Before that, Kennedy had earned distinction as a defender of the environment. Here’s how his entry in Wikipedia reads: “In the mid-1980s, he joined two nonprofits focused on environmental protection: Riverkeeper and the Natural Resources Defense Council. His work at Riverkeeper set long-term environmental legal standards. At both organizations, Kennedy won legal battles against large corporate polluters. . . . He founded the nonprofit environmental group Waterkeeper Alliance in 1999, serving as its board president until 2020.” That last organization has become a global network of some 350 groups protecting rivers, lakes, bays and other bodies of water in 46 countries.
Once he came to believe that vaccines were dangerous, Kennedy didn’t scruple to go beyond reasonable assertions. He espoused the thoroughly debunked claim that the measles-mumps-rubella (MMR) vaccine causes autism, a claim made by British physician Andrew Wakefield in 1998 while Wakefield was a party to a suit against the makers of the MMR vaccine. Wakefield also was involved in a venture to develop and sell diagnostic kits for “autistic enterocolitis,” which he claimed was linked to the MMR vaccine. Wakefield’s gross manipulation of evidence and his conflicts of interest quickly were exposed, and he lost his medical license.
Kennedy founded Children’s Health Defense, which attacked the COVID-19 vaccines on spurious grounds.

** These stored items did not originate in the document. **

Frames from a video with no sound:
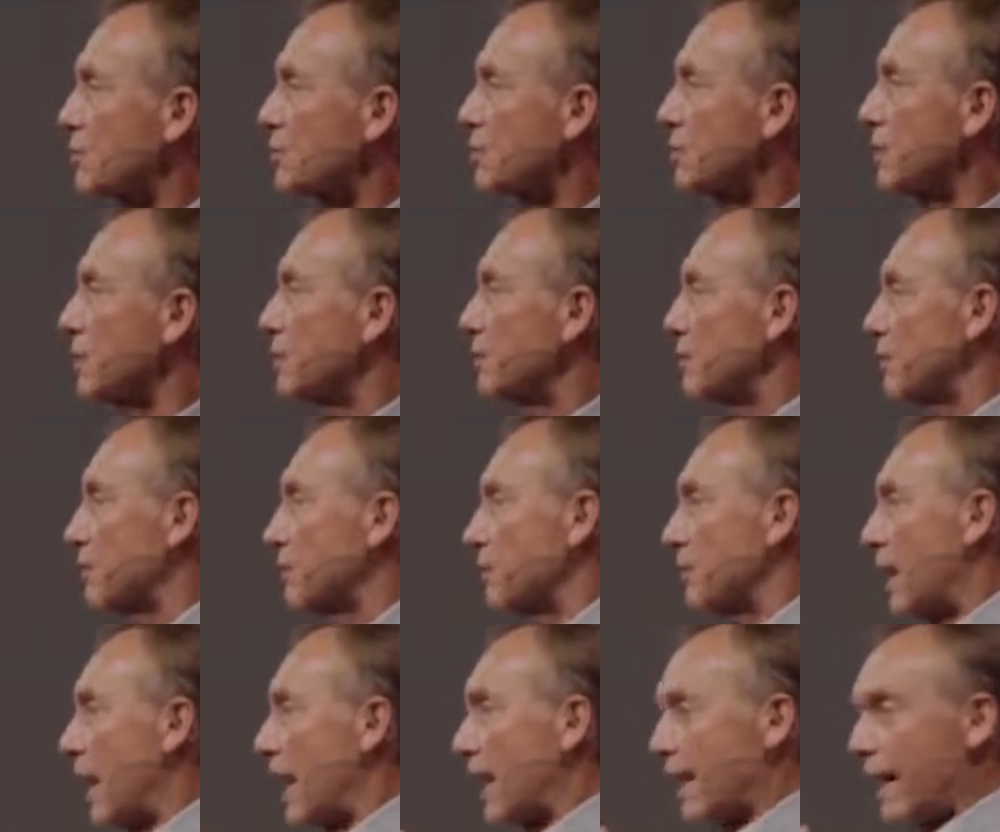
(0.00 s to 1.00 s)
as a
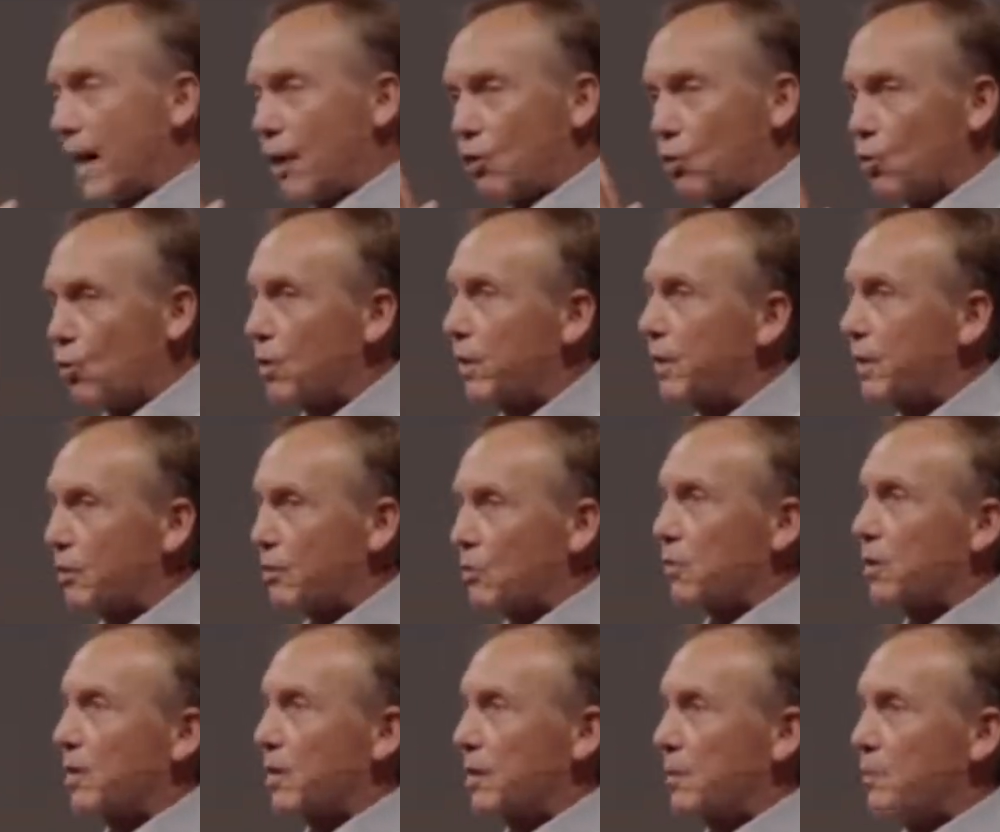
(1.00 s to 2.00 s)
sinner, I got to
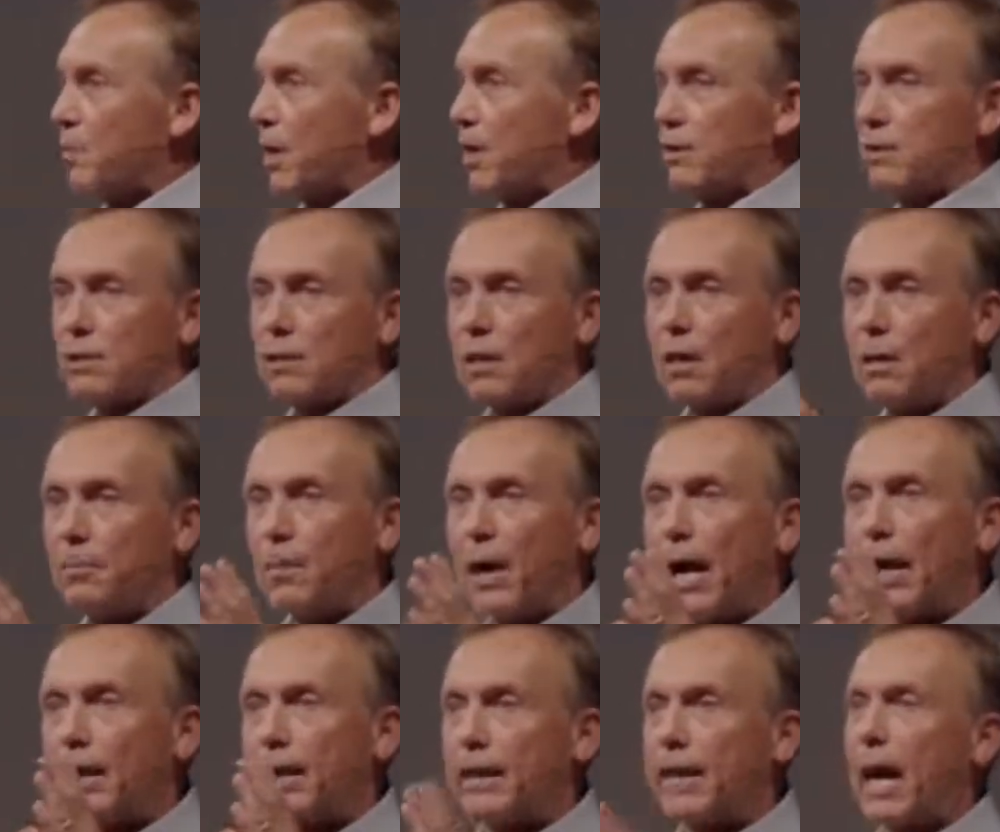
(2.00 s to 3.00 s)
really, really button it
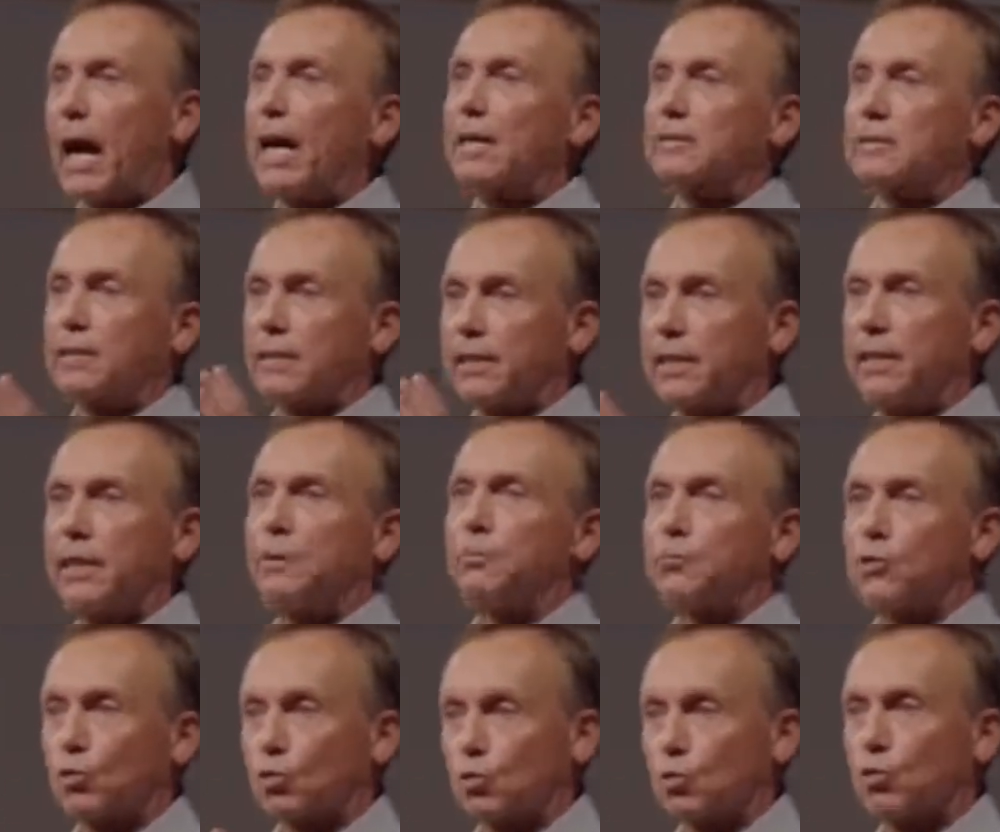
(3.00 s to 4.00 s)
up. I got to
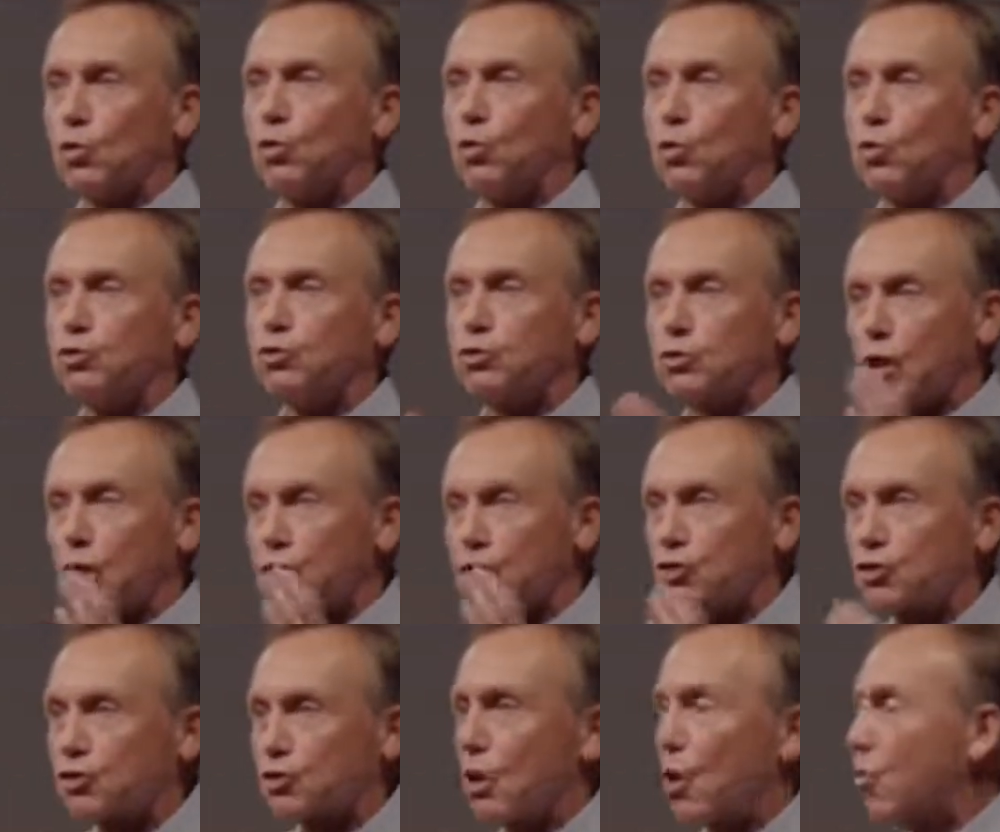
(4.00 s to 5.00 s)
keep the rules
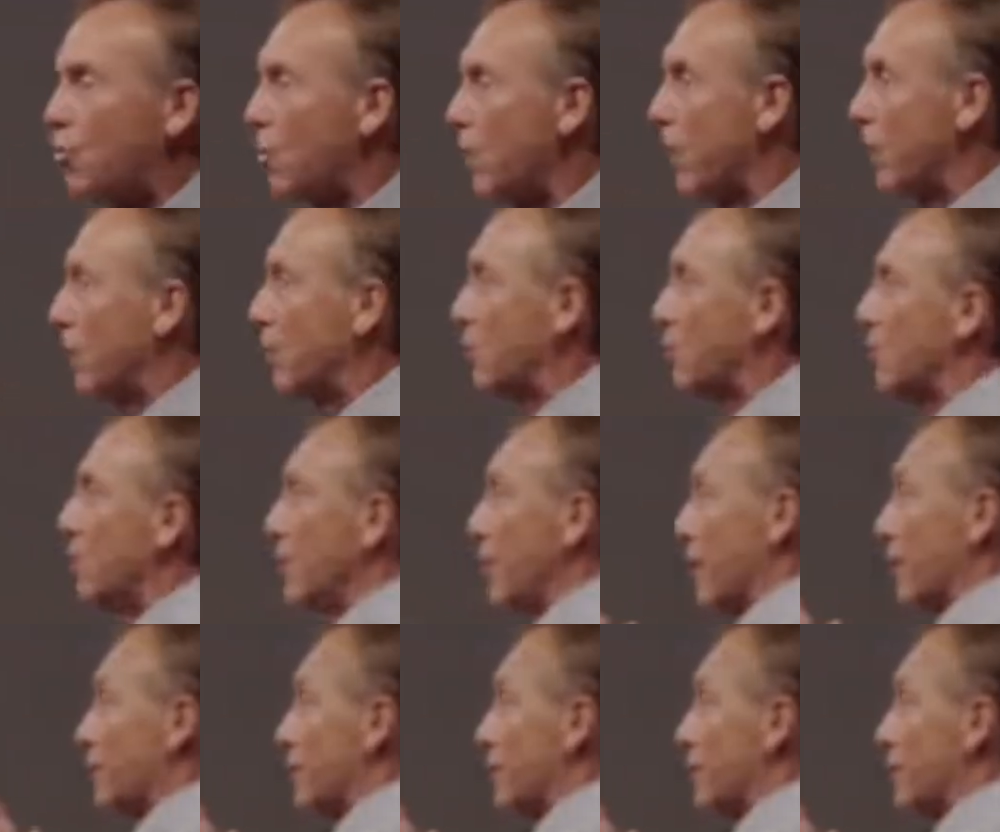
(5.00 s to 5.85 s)
so well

In 2021, he published “The Real Anthony Fauci: Bill Gates, Big Pharma, and the Global War on Democracy and Public Health.” In it he charged Fauci with abusing his power for 30 years. He maliciously asserted that Fauci didn’t approve hydroxychloroquine as a COVID treatment because he wanted to increase deaths and promote patented vaccines (He falsely claimed that Fauci is an investor in Moderna).

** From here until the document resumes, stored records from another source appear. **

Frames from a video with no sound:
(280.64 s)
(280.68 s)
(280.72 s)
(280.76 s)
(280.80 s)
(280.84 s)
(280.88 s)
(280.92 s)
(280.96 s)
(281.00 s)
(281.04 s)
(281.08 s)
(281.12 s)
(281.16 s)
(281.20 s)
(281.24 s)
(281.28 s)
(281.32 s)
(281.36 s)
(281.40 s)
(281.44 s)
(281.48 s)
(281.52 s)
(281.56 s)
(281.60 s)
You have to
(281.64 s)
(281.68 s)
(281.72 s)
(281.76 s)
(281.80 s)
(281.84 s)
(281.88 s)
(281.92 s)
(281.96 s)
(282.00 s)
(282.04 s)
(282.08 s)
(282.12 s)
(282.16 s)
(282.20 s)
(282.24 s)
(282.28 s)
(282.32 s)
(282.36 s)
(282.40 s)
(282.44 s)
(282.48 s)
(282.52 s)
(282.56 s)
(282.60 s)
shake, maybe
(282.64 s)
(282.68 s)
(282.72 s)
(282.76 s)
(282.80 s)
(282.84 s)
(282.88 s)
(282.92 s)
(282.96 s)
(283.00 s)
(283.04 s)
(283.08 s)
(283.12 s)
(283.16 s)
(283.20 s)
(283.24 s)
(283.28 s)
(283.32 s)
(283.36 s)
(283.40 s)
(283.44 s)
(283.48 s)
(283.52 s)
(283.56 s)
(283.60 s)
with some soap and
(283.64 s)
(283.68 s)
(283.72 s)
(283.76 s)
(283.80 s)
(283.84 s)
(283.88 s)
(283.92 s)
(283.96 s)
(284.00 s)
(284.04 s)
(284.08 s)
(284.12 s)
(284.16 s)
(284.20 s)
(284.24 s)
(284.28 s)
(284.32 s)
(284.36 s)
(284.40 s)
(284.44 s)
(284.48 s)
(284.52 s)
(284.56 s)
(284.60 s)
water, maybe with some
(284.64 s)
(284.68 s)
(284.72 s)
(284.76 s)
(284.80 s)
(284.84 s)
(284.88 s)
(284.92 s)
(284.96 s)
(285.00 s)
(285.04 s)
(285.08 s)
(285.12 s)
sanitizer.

Actually, it’s been the malign influence of people like Kennedy that has caused avoidable deaths and still do. One data point: According to the Centers for Disease Control, unvaccinated adults with compromised immune systems are three times as likely to be hospitalized with COVID-19 as those who’ve been vaccinated.
Given Kennedy’s propensity to make wild claims, dismiss factual evidence, lie and attack the characters of those who disagree with him, it wasn’t surprising that he decided to endorse Trump when his own presidential candidacy got little traction. If Trump wins, perhaps he’ll be appointed secretary of Health and Human Services.
With those in Ashland who were excited about Kennedy’s candidacy, I’ll agree that the man is gifted, espouses some decent public policies, and at one time promised to be a force for good. You just failed to grasp that he got on the down escalator two decades ago.